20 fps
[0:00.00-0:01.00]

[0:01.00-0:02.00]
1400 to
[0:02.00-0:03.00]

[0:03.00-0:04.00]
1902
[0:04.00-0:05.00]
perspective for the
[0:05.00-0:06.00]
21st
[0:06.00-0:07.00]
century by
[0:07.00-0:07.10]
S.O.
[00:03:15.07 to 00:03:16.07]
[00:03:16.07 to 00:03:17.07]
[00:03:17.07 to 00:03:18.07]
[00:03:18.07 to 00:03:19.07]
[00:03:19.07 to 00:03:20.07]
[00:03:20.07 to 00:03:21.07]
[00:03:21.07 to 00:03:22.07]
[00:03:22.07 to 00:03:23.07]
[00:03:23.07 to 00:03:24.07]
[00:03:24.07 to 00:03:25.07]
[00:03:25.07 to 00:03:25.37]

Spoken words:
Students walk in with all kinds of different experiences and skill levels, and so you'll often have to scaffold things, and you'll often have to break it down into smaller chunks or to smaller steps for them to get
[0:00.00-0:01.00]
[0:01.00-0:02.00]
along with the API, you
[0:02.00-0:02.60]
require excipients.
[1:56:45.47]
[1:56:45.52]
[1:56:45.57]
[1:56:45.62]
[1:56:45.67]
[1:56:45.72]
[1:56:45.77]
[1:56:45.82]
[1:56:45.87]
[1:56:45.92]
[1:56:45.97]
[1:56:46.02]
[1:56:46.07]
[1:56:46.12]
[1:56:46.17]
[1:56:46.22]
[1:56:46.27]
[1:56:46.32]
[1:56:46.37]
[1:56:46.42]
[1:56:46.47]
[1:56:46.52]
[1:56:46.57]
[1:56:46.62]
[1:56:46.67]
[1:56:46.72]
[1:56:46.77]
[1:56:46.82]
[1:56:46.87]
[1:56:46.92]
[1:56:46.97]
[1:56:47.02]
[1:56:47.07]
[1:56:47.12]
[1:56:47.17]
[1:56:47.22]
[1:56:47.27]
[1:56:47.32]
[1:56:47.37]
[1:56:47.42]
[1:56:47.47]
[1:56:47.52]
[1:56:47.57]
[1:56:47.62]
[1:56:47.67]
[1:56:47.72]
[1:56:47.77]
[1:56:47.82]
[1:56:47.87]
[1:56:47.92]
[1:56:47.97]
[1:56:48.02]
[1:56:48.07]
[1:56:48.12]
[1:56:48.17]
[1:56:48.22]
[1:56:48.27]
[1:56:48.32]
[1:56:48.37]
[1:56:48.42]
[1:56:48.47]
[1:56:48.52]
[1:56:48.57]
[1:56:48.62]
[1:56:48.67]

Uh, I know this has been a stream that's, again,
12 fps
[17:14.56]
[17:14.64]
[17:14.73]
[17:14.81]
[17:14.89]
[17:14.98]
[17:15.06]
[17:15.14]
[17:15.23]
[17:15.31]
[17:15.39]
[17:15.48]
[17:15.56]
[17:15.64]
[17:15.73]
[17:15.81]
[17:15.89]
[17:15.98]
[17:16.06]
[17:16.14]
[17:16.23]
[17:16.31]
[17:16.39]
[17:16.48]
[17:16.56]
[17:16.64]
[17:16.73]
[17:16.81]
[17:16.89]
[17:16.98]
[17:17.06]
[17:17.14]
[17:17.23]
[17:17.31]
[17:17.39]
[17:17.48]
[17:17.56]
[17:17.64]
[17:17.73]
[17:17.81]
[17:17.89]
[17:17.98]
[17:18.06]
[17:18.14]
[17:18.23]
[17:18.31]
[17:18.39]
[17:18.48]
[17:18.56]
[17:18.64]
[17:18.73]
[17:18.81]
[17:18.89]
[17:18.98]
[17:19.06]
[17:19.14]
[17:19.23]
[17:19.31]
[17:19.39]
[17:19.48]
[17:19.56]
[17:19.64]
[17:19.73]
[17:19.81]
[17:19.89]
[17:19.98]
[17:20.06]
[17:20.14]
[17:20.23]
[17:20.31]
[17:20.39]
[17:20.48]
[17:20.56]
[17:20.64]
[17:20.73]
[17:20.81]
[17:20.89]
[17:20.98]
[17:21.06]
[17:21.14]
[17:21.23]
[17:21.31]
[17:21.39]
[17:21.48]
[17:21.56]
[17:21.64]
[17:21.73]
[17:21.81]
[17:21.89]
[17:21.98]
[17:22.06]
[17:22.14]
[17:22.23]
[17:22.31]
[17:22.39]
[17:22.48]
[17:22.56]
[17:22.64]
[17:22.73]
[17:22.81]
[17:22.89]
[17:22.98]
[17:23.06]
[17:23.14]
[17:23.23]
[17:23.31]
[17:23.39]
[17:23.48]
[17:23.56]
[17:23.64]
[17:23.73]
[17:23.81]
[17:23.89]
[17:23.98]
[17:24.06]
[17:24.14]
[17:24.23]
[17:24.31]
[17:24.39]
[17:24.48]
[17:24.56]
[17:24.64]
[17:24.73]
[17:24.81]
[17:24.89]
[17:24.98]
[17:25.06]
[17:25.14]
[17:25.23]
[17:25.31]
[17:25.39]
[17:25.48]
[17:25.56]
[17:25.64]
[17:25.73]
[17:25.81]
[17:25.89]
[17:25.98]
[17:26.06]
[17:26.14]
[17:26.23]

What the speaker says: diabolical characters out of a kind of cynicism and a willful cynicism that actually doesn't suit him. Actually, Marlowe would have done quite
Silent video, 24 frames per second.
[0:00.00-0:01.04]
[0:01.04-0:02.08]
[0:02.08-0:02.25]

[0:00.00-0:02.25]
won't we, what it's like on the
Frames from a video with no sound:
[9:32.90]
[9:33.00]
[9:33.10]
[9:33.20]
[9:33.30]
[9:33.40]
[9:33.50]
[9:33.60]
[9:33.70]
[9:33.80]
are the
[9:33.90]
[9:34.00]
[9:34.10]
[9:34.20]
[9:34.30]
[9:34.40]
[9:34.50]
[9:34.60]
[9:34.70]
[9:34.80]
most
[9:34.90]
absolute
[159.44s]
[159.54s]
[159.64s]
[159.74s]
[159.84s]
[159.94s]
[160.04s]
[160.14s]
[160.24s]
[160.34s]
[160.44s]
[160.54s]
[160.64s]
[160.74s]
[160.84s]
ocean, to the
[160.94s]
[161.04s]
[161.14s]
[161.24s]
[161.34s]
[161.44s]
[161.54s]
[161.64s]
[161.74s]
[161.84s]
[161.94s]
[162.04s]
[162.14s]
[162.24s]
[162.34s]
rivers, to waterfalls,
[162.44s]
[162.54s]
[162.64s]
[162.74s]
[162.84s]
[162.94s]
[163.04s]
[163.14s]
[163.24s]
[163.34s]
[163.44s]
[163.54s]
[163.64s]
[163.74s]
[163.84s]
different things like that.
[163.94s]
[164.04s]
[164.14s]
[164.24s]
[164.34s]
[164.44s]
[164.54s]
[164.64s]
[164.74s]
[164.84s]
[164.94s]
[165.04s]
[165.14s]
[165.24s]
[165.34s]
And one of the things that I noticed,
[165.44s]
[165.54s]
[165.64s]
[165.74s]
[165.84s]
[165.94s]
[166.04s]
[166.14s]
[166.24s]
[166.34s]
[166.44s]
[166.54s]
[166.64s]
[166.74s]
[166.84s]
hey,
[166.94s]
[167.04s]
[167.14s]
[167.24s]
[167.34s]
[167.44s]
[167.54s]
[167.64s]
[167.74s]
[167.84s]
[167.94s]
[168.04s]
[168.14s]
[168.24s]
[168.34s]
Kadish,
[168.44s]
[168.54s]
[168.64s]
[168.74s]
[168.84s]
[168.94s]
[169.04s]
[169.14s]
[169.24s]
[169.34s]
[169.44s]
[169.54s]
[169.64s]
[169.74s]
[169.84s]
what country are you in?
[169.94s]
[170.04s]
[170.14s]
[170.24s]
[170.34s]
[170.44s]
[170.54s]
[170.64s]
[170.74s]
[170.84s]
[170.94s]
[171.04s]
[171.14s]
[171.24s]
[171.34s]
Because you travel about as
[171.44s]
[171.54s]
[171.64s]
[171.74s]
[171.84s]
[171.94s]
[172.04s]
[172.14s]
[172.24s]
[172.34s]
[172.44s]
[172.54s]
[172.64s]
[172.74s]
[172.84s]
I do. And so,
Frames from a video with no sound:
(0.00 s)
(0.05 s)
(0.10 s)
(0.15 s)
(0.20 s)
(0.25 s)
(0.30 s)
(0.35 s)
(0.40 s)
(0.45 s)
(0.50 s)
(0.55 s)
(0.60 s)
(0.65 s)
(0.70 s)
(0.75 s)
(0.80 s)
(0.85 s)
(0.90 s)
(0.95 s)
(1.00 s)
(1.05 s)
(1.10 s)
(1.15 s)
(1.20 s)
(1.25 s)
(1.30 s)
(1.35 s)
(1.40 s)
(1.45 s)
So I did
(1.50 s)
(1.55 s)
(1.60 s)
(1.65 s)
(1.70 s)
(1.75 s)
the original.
• • •
- **Work order**:
Could you please copy the lines of the listing above exactly, from its first line through the line bearing "[00:03:20.07 to 00:03:21.07]", and nothing more?

- **Solved exercise**:
20 fps
[0:00.00-0:01.00]

[0:01.00-0:02.00]
1400 to
[0:02.00-0:03.00]

[0:03.00-0:04.00]
1902
[0:04.00-0:05.00]
perspective for the
[0:05.00-0:06.00]
21st
[0:06.00-0:07.00]
century by
[0:07.00-0:07.10]
S.O.
[00:03:15.07 to 00:03:16.07]
[00:03:16.07 to 00:03:17.07]
[00:03:17.07 to 00:03:18.07]
[00:03:18.07 to 00:03:19.07]
[00:03:19.07 to 00:03:20.07]
[00:03:20.07 to 00:03:21.07]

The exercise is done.